Stored data
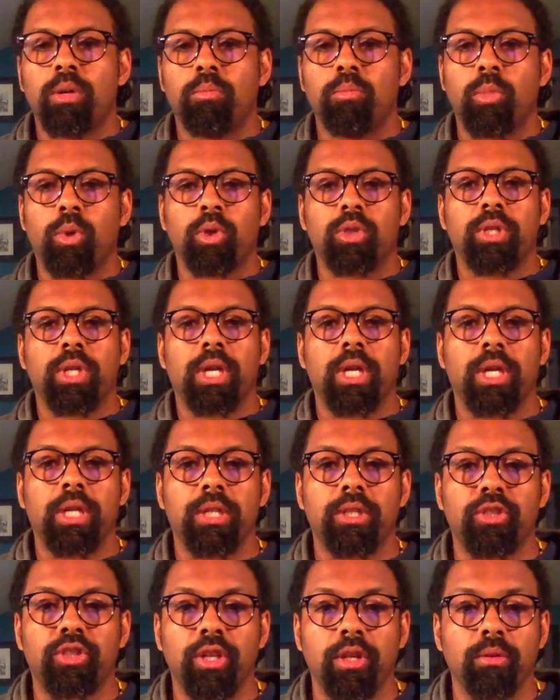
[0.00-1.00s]
multi
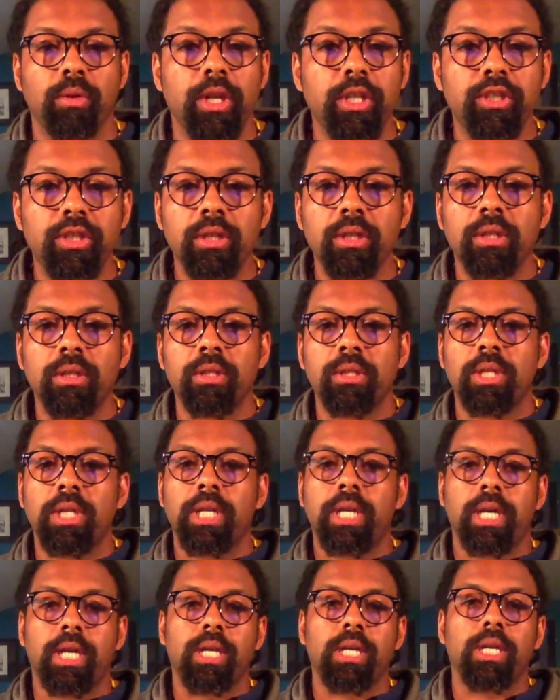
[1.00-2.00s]
generational
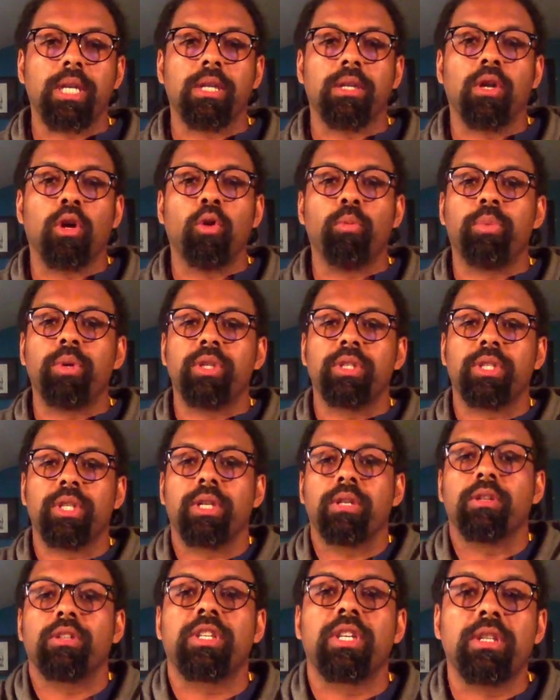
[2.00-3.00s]
and open to
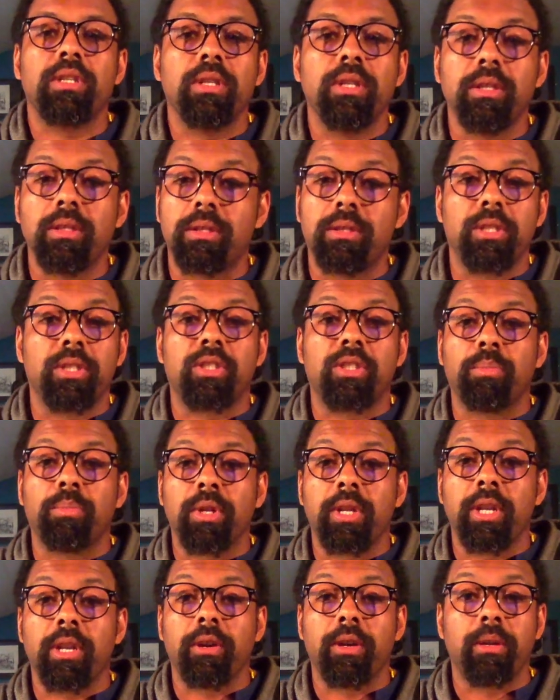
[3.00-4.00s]

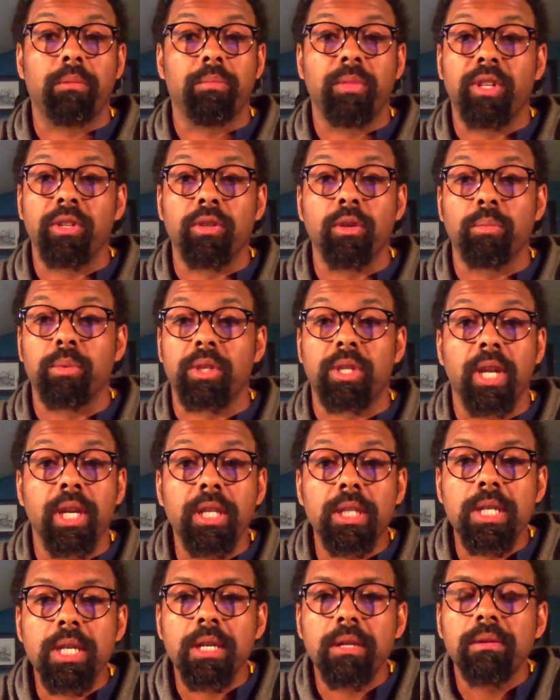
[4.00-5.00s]
interdisciplinary
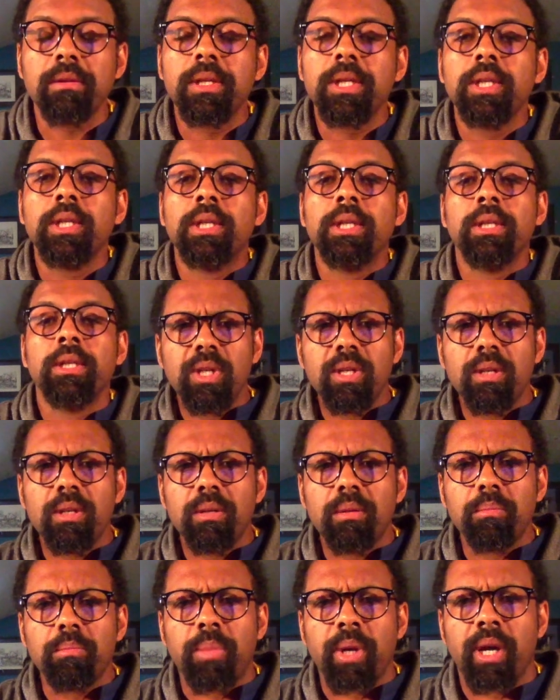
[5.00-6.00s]
interpretation.
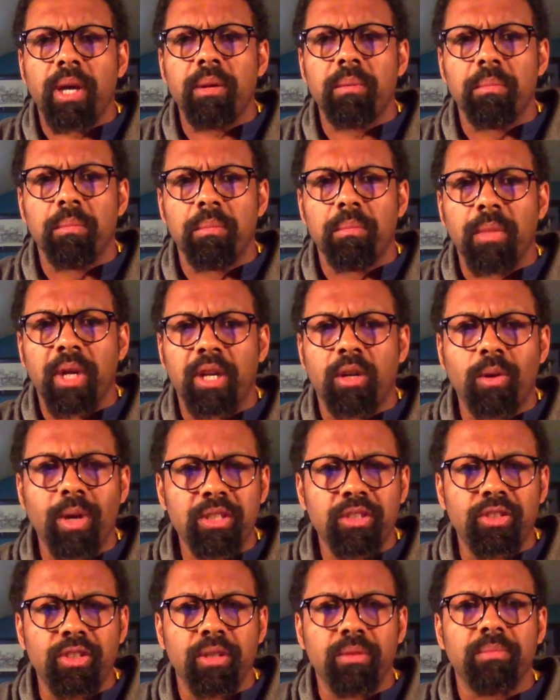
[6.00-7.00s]
But my
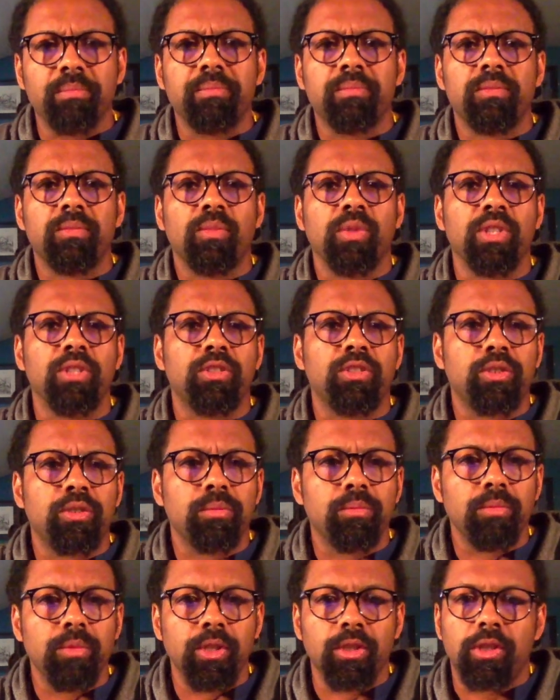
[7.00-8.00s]
question, which
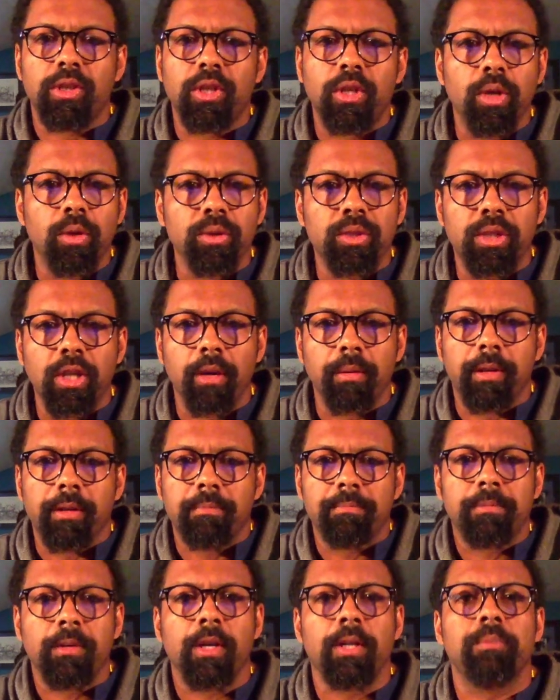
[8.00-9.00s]
you should know is coming,
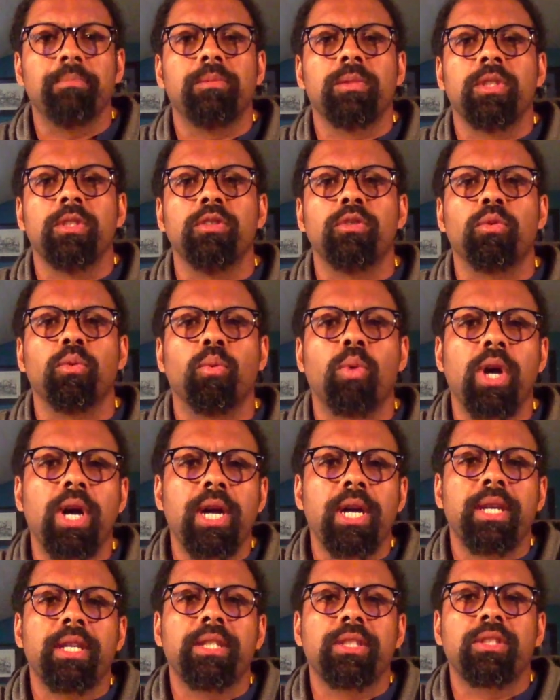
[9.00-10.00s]
is
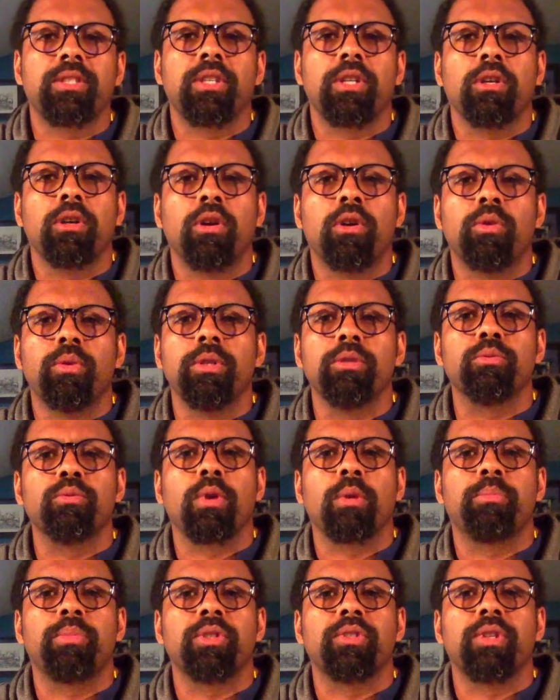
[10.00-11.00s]
why is there always
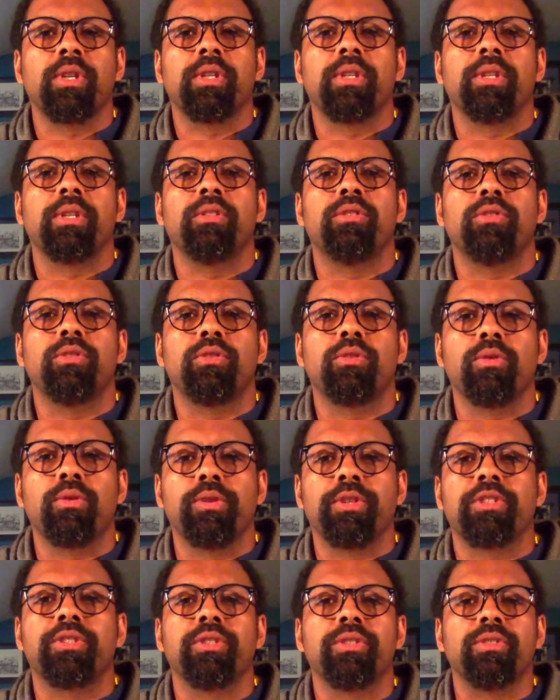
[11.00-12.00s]
represented
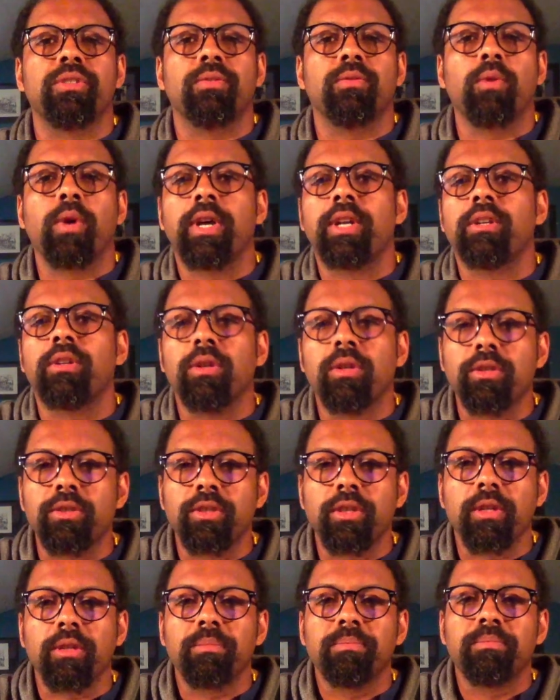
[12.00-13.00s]
traditions of white
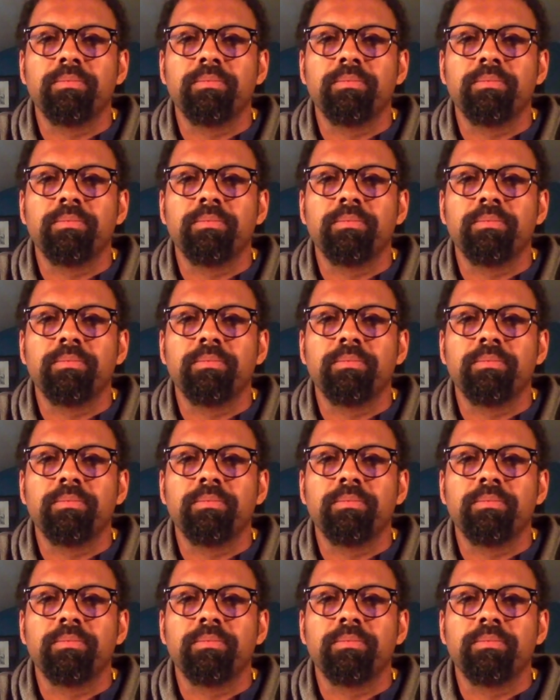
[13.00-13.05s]
culture,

What is expected
Excluding the pictures, restate the records above word for word.

Written response
[0.00-1.00s]
multi
[1.00-2.00s]
generational
[2.00-3.00s]
and open to
[3.00-4.00s]

[4.00-5.00s]
interdisciplinary
[5.00-6.00s]
interpretation.
[6.00-7.00s]
But my
[7.00-8.00s]
question, which
[8.00-9.00s]
you should know is coming,
[9.00-10.00s]
is
[10.00-11.00s]
why is there always
[11.00-12.00s]
represented
[12.00-13.00s]
traditions of white
[13.00-13.05s]
culture,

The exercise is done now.